= Wilhelminers =

The Wilhelminers were a noble Bavarian family of the 9th century. They rose to prominence mid-century under the brothers William and Engelschalk I, sons of William I, the founder of the family. The family held the March of Pannonia until 871, but their possession of it was the cause of a dispute, the Wilhelminer War, with the Aribonids. In the dispute the Wilhelminers had the support of Arnulf of Carinthia and Svatopluk of Moravia.

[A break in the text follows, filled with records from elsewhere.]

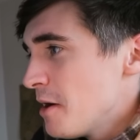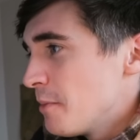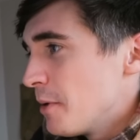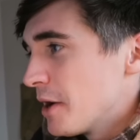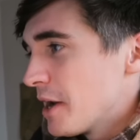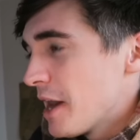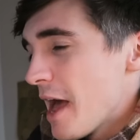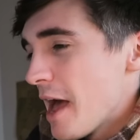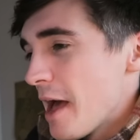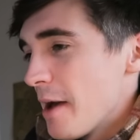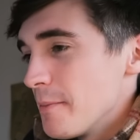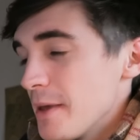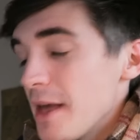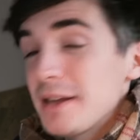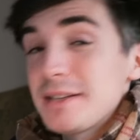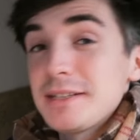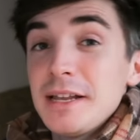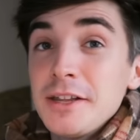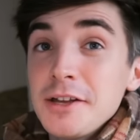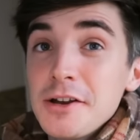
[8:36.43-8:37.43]
But
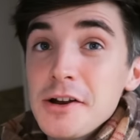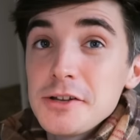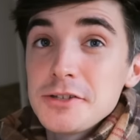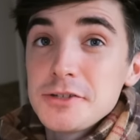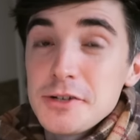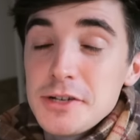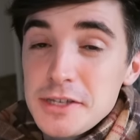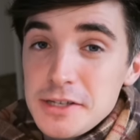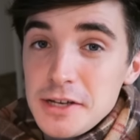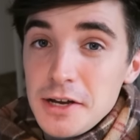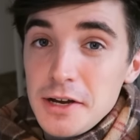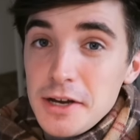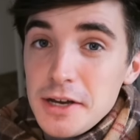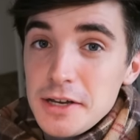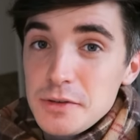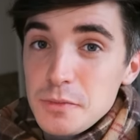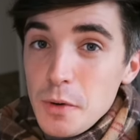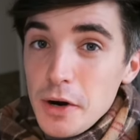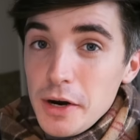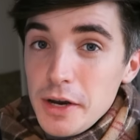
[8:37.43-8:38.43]
yes, and the girls are
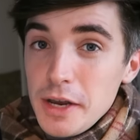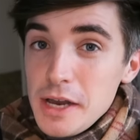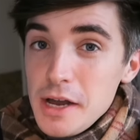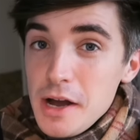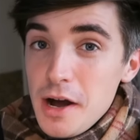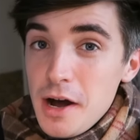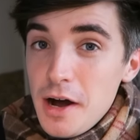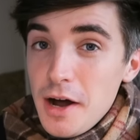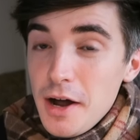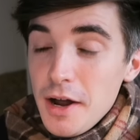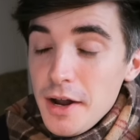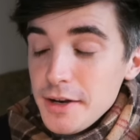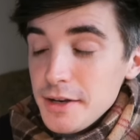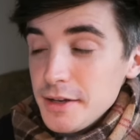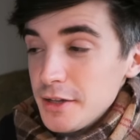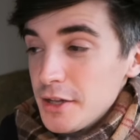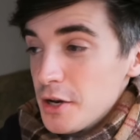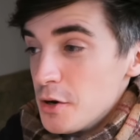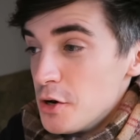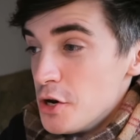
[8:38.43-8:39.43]
inside working
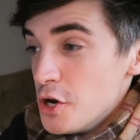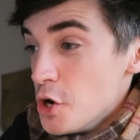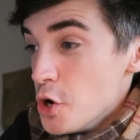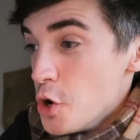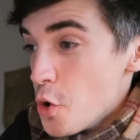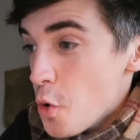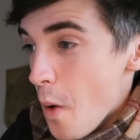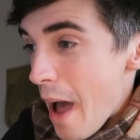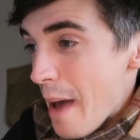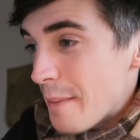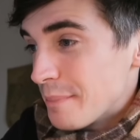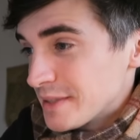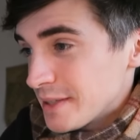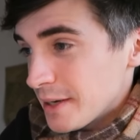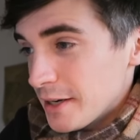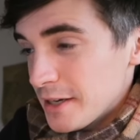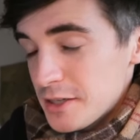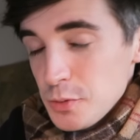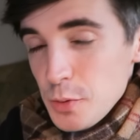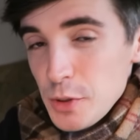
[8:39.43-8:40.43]
on the new
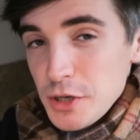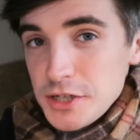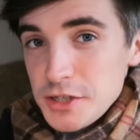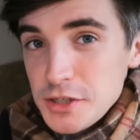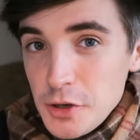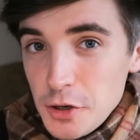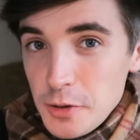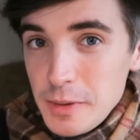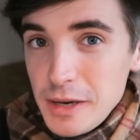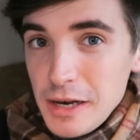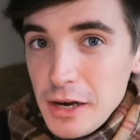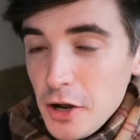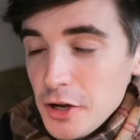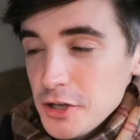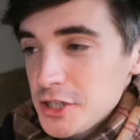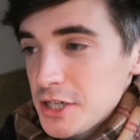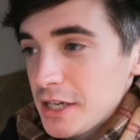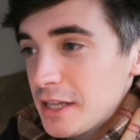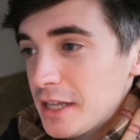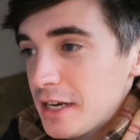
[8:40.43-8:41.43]
website, which is going to be
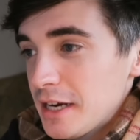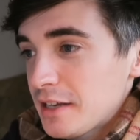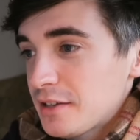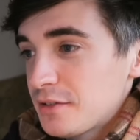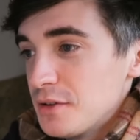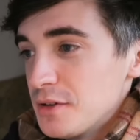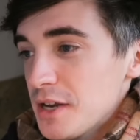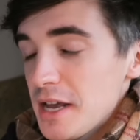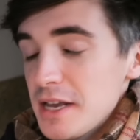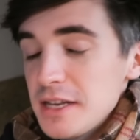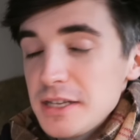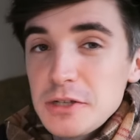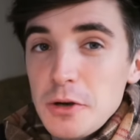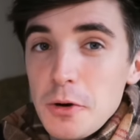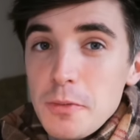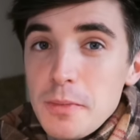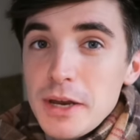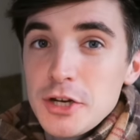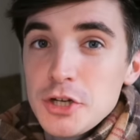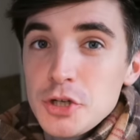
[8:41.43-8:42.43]
launching in the next few days,
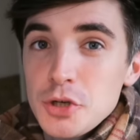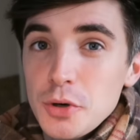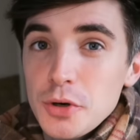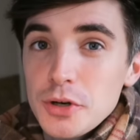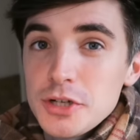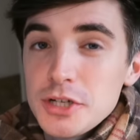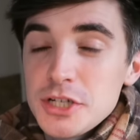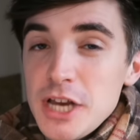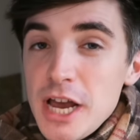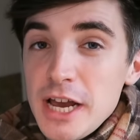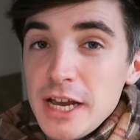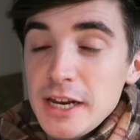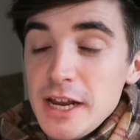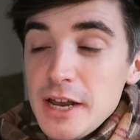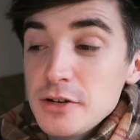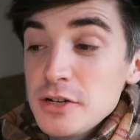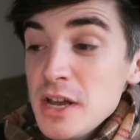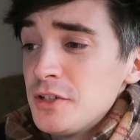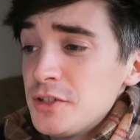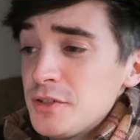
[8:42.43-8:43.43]
so make sure to check it
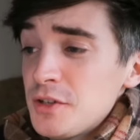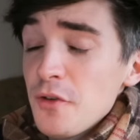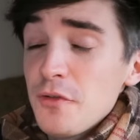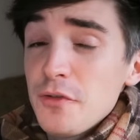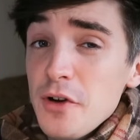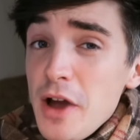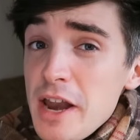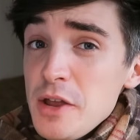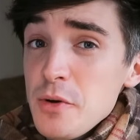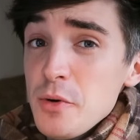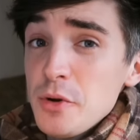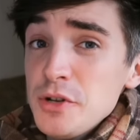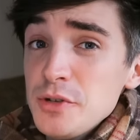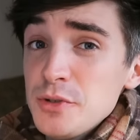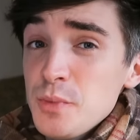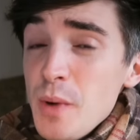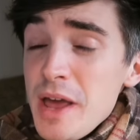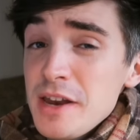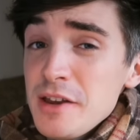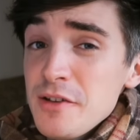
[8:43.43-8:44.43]
out. So for anyone
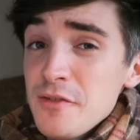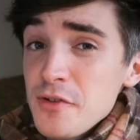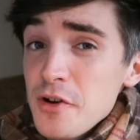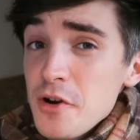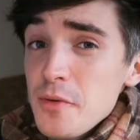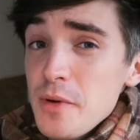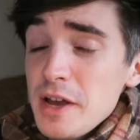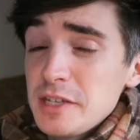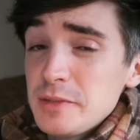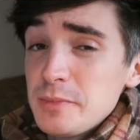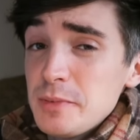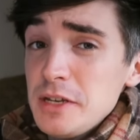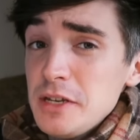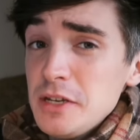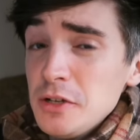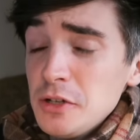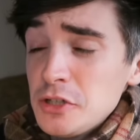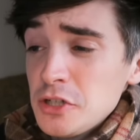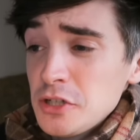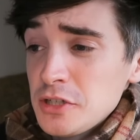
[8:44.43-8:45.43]
who's waiting for a recipe,
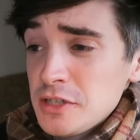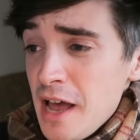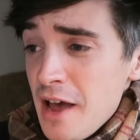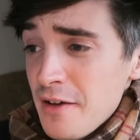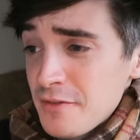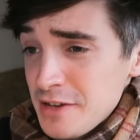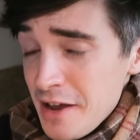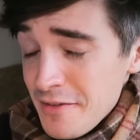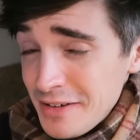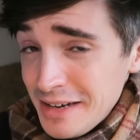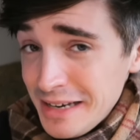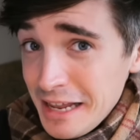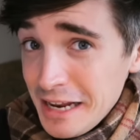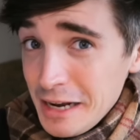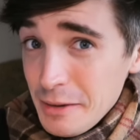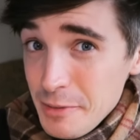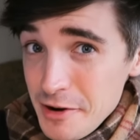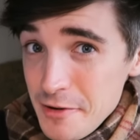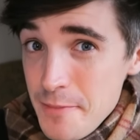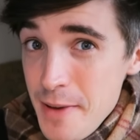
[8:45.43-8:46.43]
you'll just have to have a
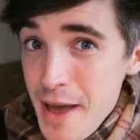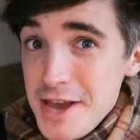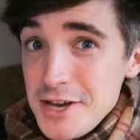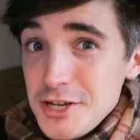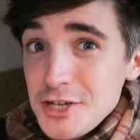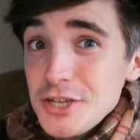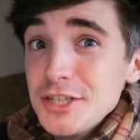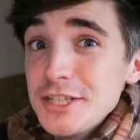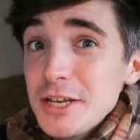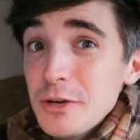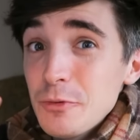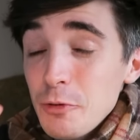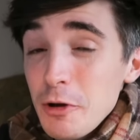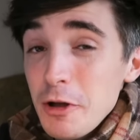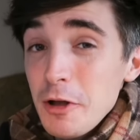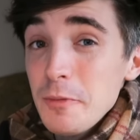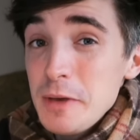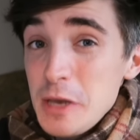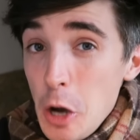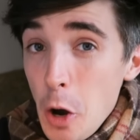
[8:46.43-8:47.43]
little bit of patience. It
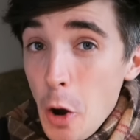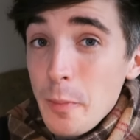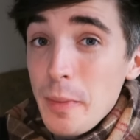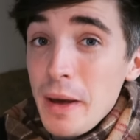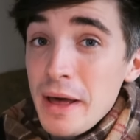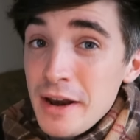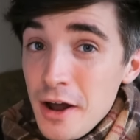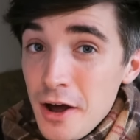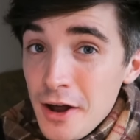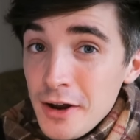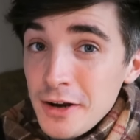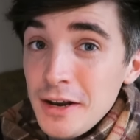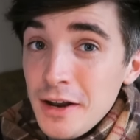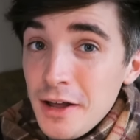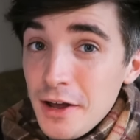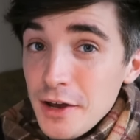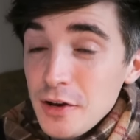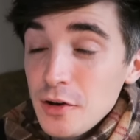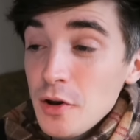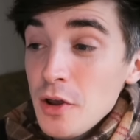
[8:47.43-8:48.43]
will be up and
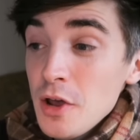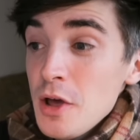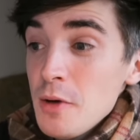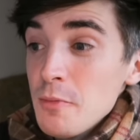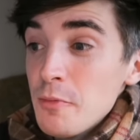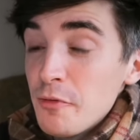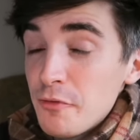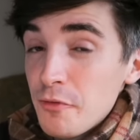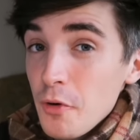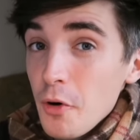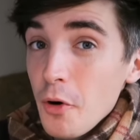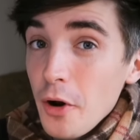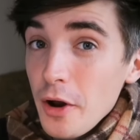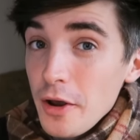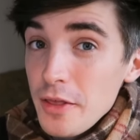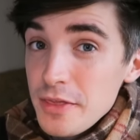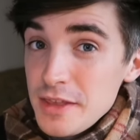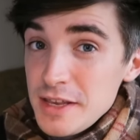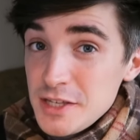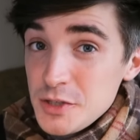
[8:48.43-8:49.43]
online
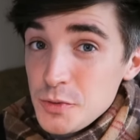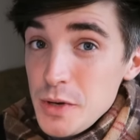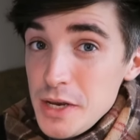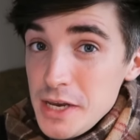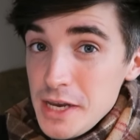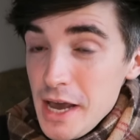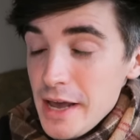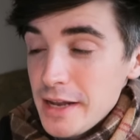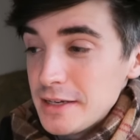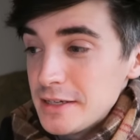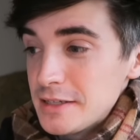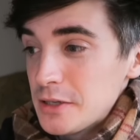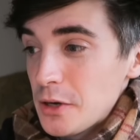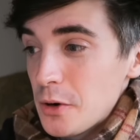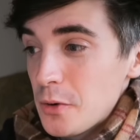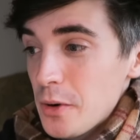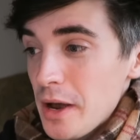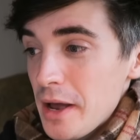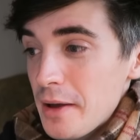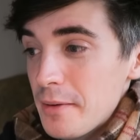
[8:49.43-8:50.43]
before this weekend,
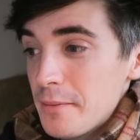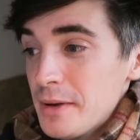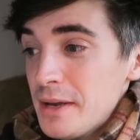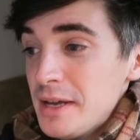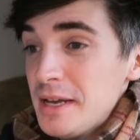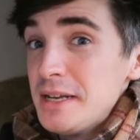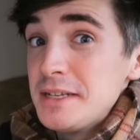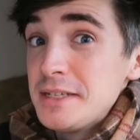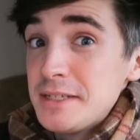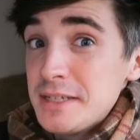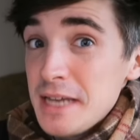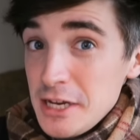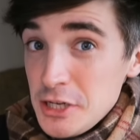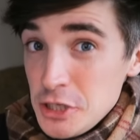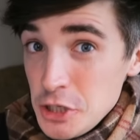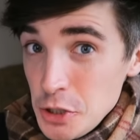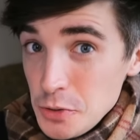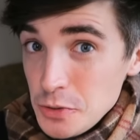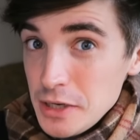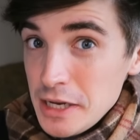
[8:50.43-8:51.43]
so
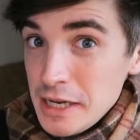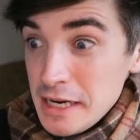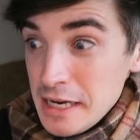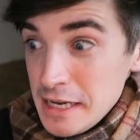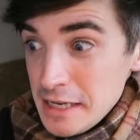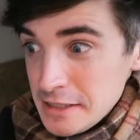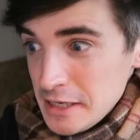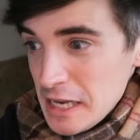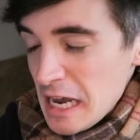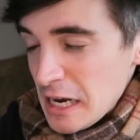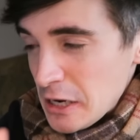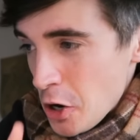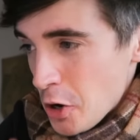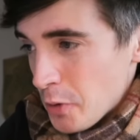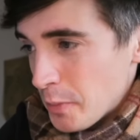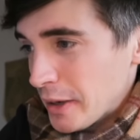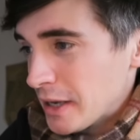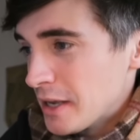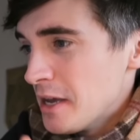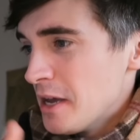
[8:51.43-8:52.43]
stay tuned, it is
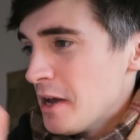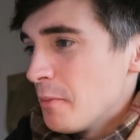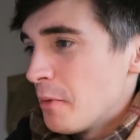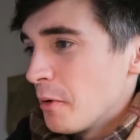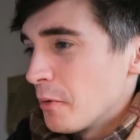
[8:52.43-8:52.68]
coming.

The Wilhelminers regained some of their lost importance after Arnulf became king in 887. In 893, however, they came into the hatred of the Bavarian aristocracy, who summarily blinded Engelschalk II without royal approval. The subsequent years saw some Wilhelminers fleeing to Moravia and others expelled from court. They soon disappear from view.

==Sources==
- Reuter, Timothy. Germany in the Early Middle Ages 800-1056. New York: Longman, 1991.
- MacLean, Simon. Kingship and Politics in the Late Ninth Century: Charles the Fat and the end of the Carolingian Empire. Cambridge University Press: 2003.
- Reuter, Timothy (trans.) The Annals of Fulda. (Manchester Medieval series, Ninth-Century Histories, Volume II.) Manchester: Manchester University Press, 1992.